Fig. 6. Dissipative self-assembly of gold nanoparticles driven by ATP.

a, Structural formulas of ATP and inorganic triphosphate. b, Schematic representation of the ATP-induced dissipative selfassembly (DSA) of Au·TMA. The assembly/disassembly cycle is coupled to an exergonic reaction of the hydrolysis of ATP into AMP and HPO₄ ²⁻. c, A series of UV/Vis absorption spectra of TMA-functionalized 7.4 nm Au NPs (n _TMA = 19.2 nmol) in the presence of 11.1 units/mL of apyrase before and after injecting a solution of ATP (n _ATP = 54 nmol). d, Changes in the maxima of the dynamic light scattering (DLS) profiles of a solution of the same Au·TMA (with 11.1 units/mL of apyrase) after injecting 40.5 nmol of ATP at t = 0. e, Representative SEM images of 7.4 nm Au·TMA (11.1 units/mL of apyrase) before (t = 0) and after different time intervals following the injection of 54 nmol of ATP. f, Six cycles of DSA of Au·TMA in the presence of 1000 units/mL of alkaline phosphatase (ALPase), followed by monitoring the position of the NPs’ SPR band. For each cycle, 54 nmol of ATP was used. g, Six cycles of DSA of Au·TMA (1000 units/mL of ALPase), followed by monitoring the absorbance at 800 nm. Each cycle was initiated by injecting 54 nmol of ATP. h, Stimulus-dependent disassembly profiles of aggregates of Au·TMA in the presence of ALPase (200 units/mL).

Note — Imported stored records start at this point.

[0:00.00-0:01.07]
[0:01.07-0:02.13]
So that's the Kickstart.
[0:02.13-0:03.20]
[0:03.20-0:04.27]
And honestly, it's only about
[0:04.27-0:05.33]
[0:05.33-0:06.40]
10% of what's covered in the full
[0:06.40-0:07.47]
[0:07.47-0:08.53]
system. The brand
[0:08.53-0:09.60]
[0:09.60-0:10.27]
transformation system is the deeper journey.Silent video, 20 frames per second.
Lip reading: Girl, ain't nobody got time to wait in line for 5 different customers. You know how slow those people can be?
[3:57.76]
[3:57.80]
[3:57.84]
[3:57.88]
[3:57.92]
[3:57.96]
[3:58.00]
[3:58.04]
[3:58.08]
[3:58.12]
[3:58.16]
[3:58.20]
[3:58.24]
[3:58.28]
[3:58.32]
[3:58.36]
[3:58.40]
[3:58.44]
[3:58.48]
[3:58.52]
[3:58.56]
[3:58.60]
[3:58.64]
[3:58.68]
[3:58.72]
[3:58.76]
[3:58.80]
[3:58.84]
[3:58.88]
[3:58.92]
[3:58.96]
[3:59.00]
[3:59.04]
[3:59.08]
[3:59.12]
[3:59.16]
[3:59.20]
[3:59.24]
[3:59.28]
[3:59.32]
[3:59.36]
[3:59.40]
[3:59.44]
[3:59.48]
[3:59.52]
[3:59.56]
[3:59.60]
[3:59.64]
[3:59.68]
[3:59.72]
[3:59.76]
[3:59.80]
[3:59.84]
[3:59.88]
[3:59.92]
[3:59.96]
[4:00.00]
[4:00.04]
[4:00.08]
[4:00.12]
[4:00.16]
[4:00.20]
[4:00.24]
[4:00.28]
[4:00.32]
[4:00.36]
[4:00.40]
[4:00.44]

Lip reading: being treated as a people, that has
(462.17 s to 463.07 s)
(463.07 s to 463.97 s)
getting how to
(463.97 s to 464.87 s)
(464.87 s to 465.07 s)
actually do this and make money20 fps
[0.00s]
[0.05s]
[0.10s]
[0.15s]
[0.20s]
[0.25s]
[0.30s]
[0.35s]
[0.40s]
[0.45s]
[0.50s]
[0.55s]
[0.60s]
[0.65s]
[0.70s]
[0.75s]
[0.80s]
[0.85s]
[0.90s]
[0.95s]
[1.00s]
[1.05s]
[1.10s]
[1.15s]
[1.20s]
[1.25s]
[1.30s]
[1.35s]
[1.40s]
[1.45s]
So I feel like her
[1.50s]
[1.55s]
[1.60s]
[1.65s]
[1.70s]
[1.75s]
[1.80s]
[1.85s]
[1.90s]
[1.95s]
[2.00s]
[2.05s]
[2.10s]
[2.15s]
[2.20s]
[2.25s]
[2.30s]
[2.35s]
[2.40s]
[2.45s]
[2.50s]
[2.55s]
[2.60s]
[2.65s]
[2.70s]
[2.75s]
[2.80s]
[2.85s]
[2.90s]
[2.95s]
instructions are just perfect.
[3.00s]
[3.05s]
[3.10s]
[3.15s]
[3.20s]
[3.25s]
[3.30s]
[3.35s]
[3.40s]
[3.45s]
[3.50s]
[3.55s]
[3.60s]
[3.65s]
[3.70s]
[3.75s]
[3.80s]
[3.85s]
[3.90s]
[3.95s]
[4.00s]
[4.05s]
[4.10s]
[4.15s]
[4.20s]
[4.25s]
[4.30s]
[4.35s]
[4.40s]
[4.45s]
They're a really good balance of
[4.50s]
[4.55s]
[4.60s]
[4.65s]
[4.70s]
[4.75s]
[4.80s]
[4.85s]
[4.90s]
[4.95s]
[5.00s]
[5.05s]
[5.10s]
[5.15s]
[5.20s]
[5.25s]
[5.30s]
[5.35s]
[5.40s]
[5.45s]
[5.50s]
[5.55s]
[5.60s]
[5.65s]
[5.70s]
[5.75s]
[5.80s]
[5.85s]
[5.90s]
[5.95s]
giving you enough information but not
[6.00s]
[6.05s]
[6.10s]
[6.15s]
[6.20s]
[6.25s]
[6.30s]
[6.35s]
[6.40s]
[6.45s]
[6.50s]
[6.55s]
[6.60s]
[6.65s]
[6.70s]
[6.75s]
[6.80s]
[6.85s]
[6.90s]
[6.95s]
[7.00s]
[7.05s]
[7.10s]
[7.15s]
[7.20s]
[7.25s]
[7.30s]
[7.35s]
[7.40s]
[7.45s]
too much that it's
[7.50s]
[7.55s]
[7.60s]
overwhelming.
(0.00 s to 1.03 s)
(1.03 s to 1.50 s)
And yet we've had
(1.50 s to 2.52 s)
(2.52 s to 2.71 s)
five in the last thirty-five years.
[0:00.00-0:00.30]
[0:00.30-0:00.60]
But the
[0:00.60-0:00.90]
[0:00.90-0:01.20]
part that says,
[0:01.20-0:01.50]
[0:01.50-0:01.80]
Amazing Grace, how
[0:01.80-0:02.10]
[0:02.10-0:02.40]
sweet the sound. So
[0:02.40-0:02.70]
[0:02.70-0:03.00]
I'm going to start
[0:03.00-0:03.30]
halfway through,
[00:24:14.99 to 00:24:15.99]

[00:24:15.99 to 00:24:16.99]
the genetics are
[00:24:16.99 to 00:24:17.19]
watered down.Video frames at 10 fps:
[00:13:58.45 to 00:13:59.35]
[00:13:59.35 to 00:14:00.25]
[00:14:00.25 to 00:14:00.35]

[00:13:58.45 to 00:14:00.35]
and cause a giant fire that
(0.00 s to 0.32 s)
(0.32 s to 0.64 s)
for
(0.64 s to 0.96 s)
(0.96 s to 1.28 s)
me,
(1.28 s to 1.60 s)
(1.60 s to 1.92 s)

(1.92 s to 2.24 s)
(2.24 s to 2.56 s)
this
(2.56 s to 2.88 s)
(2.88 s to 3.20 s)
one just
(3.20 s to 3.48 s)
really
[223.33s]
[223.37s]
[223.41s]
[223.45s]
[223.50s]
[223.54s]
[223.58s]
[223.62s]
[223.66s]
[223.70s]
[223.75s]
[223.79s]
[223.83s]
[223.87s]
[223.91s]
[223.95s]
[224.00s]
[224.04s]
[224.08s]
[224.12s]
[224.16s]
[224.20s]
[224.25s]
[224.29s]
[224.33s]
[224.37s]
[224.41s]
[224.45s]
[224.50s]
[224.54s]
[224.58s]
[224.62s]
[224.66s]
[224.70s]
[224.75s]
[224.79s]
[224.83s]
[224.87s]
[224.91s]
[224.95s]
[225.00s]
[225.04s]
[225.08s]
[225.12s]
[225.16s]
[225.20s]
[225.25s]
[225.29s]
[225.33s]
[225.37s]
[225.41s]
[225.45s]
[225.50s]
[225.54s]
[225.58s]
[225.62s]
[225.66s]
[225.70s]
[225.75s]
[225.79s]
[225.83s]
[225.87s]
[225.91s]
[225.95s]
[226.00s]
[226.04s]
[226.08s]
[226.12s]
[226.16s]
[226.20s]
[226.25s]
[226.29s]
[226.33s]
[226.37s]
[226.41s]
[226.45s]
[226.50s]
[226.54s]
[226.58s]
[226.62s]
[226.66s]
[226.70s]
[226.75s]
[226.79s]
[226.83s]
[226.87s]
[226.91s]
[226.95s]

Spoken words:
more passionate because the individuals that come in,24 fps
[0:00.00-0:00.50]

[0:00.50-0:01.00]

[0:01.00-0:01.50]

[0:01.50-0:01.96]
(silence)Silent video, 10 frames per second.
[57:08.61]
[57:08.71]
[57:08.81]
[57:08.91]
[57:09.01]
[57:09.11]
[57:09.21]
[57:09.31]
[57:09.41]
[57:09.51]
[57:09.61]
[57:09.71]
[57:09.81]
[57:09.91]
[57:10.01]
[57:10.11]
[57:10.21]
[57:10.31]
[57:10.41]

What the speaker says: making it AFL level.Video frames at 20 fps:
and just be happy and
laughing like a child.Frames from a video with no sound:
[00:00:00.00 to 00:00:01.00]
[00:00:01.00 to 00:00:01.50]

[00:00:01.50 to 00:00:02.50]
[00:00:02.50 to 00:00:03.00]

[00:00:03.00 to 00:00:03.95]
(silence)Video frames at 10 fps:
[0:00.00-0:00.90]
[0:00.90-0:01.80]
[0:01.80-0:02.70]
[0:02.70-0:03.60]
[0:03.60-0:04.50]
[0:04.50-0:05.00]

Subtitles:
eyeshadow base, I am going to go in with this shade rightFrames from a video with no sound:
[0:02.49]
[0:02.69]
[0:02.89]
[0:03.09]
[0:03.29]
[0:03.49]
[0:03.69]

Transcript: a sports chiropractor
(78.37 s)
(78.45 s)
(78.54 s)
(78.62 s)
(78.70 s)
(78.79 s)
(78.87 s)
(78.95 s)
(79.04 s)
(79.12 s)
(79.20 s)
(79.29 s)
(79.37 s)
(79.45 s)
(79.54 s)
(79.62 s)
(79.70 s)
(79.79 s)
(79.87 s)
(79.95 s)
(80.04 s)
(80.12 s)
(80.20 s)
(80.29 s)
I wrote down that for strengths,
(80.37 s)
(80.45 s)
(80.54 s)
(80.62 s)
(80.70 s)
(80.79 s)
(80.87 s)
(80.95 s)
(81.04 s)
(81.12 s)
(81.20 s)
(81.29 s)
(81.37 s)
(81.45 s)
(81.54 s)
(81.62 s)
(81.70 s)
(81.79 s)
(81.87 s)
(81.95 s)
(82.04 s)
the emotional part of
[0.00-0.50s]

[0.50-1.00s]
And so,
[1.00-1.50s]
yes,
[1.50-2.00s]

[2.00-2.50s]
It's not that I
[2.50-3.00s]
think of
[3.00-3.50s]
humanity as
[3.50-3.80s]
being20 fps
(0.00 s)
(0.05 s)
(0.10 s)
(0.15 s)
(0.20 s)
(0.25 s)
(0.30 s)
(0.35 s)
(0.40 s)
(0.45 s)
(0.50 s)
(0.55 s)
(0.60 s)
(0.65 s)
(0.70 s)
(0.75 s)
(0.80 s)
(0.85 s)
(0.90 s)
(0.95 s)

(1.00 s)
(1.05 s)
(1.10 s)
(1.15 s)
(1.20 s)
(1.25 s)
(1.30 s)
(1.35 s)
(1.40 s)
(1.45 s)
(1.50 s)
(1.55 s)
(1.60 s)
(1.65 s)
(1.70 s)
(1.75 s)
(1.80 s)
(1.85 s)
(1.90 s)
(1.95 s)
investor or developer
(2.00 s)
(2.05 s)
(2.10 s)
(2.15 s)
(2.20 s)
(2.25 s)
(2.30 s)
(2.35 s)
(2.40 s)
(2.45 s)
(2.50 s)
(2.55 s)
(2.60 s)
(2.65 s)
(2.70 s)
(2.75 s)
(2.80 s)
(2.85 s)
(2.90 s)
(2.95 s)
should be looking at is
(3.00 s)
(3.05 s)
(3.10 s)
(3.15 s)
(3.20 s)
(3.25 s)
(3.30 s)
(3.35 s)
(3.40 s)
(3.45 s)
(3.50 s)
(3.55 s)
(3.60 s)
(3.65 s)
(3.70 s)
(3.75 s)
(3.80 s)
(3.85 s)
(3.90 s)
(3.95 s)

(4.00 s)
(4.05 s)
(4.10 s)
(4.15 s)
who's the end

Solid triangles denote ATP (12 nmol); empty circles denote inorganic triphosphate (9 nmol). i, Representative cryo-TEM image of 4.7 nm Au TMA/ P₃O₁₀ ⁵⁻ aggregates. j, Representative cryo-TEM image of 4.7 nm Au·TMA/ATP aggregates (the scale bar in the inset corresponds to 20 nm). k, Controlling the lifetimes of dynamic NP aggregates by the amount of ATP injected at t = 0 (in all cases, 200 units/mL of ALPase were used). l, Controlling the lifetimes of dynamic NP aggregates by the amount of a phosphatase enzyme (here, apyrase; in all cases, 54 nmol of ATP were injected at t = 0). In panels b–d and h, the syringe indicates injection of an oligophosphate stimulus and the petrol pump indicates the availability of the stimulus.